Terminada la contienda y a pesar del cobarde bloqueo internacional, nuestro pueblo, la mitad mas o menos, porque la otra estaba picando piedra en el Valle de los Caídos o exilada en Méjico, desarrolló la más excelsa y variada gastronomía jamás soñada.  A pesar de su sospechosa simpatía hacia el contubernio judeomasónico y gracias a la benevolencia de nuestro generalísimo, algunos autores se salvaron de la hoguera y los escritos de Enrique Jardiel Poncela, Wenceslao Fernández Flórez o Julio Camba, nos describen como fue aquella gloriosa etapa de nuestra culinaria. En su Casa de Lúculo, Camba decía: "Además de ajo, nuestra cocina tiene muchas preocupaciones religiosas, y, algunas de ellas, saben bastante bien", si bien más adelante puntualizaba: "Fuera de aquí, la hiperclorhidria se considera un accidente y no una consecuencia normal del acto de comer, y cuando un español pide bicarbonato en un restaurant de Paris o de Londres, los camareros se quedan tan asombrados como si les pidiera insulina o tintura de iodo, Aquí, en cambio, no solo hay quien se toma el bicarbonato disuelto en agua a manera de aperitivo, y quien se lo traga a puñados en forma de postre, sino que hasta los cocineros lo utilizan en sus preparaciones ... por eso yo opino que nuestra cocina, más que una cocina al aceite o al ajo, es, ante todo, una cocina al bicarbonato de sosa."

En los años sesenta, cuando mis padres abrieron en Madrid el Horno de Santa Teresa, en nuestra hostelería y salvo honrosas excepciones con nombre propio, comer algo que no fuese marisco, paella, cordero asado, o pollo al ajillo, era un auténtico atrevimiento. La cocina española al fin se había consolidado y ya el mundo entero sabía que existíamos gracias a las paellas y sangrías de chiringuito playero.

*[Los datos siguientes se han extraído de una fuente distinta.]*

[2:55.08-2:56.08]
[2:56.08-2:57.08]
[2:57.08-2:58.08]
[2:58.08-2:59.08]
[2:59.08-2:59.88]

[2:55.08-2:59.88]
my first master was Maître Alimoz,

Incluso un gran colega y amigo, José Luís Ruiz Solaguren, inventó la tortilla española, colofón de nuestra gloria culinaria, que, de no haber sido porque era vasco, seguramente le hubiese llevado directamente a la beatificación.

Pero el Señor se quiso llevar consigo al libertador y España se quedó sin director espiritual, lo que como es lógico llevó rápidamente a la confusión, a la lujuria y al desenfreno.

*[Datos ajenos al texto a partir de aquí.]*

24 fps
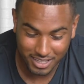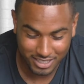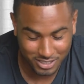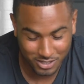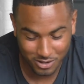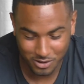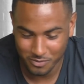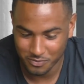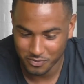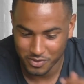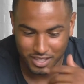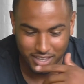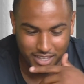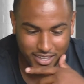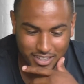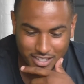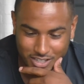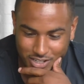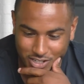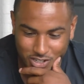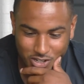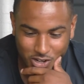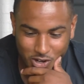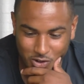So,
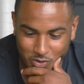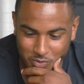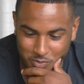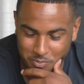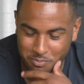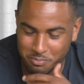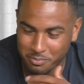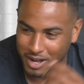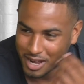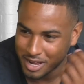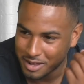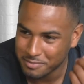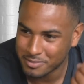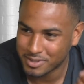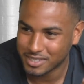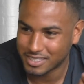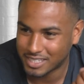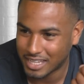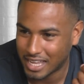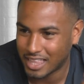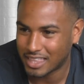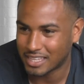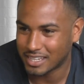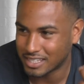you know, my
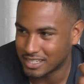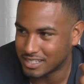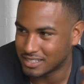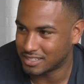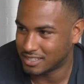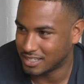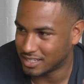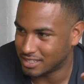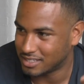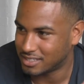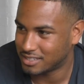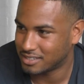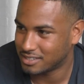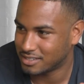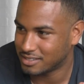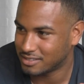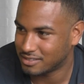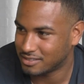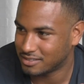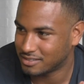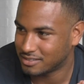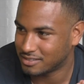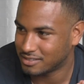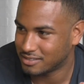mentality is this,
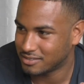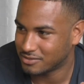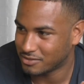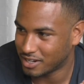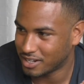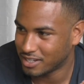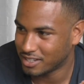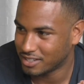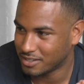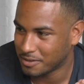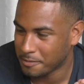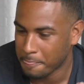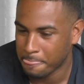right?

Los abertzales reivindicaron la paternidad de algo tan español como la anchoa. Los catalanes cambiaron el champán por cava. En Rioja inventaron unos pimientos rojos que, a mala leche y con segundas, fueron llamados "de piquillo". En Asturias, en vez de invitar como cada año a Dª Carmen a desvalijar las joyerías de Oviedo, se sacaron de la manga algo tan sospechoso como el caviar de erizos. Hasta los valencianos reclamaron ser los padres de la paella, algo que como ya hemos explicado anteriormente, es únicamente fruto de los planes de desarrollo turístico diseñados por D. Manuel Fraga, ministro  a la sazón de tales menesteres.

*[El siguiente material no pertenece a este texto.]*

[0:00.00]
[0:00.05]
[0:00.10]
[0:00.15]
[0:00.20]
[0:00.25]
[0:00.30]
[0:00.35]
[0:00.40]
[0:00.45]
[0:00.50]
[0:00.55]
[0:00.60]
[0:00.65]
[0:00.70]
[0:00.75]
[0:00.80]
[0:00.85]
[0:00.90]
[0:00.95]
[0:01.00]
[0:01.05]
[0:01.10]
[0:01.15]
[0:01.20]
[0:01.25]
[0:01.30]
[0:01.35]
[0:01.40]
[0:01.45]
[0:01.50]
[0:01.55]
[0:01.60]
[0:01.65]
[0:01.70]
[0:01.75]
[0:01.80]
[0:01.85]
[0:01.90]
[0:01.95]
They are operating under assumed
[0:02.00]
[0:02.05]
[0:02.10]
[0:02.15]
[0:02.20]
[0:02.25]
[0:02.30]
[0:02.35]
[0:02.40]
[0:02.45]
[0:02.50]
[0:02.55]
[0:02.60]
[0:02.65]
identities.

Y en este mar de confusiones estamos, por eso y ante el temor de ser acusado de hereje e impostor, yo no me atrevo a catalogar mis libros como de cocina española, sino estacional, porque afortunadamente con Franco y sin él, con democracia o con lo que tenemos en España, colonizados o conquistadores, cada año los solsticios y los equinoccios llegan puntuales a su cita y la Madre Naturaleza responde regalándonos sus espárragos trigueros, sus setas, sus castañas, sus arándanos y sus alergias primaverales.

Me siento tan poco carpetovetónico como Rudyard Kipling y tan enamorado de la Obra del Gran Arquitecto del Universo como él, por eso y aunque mi cocina sea netamente cantábrica, mis armas nunca se levantarán contra el cassoulet en defensa de la fabada. Un día se pueden comer judías con salchichas y otro con "morcielles", las dos son deliciosas y para los que solo nos sentimos soldados del patriotismo planetario, ambas deben ser defendidas y ninguna ultrajada.

En menos de medio siglo nuestra cocina pasó de la gloria a la miseria. En Galicia la sofisticada y variada cocina de los pazos que describieran Ángel Muro, Pardo Bazán, o Picadillo, se redujo a la empanada y al lacón con grelos. El interminable recetario de Al-andalous, solo comparable con el de las Mil y Una Noches y con casi doce siglos de tradición, se quedó en gazpacho y "pescaito", y las cocinas levantina y catalana, herederas de la gloria romana y estandarte de la dieta mediterránea, pasaron a ser paella de chiringuito, y como ellos dicen muy gráficamente: ¡Butifarra!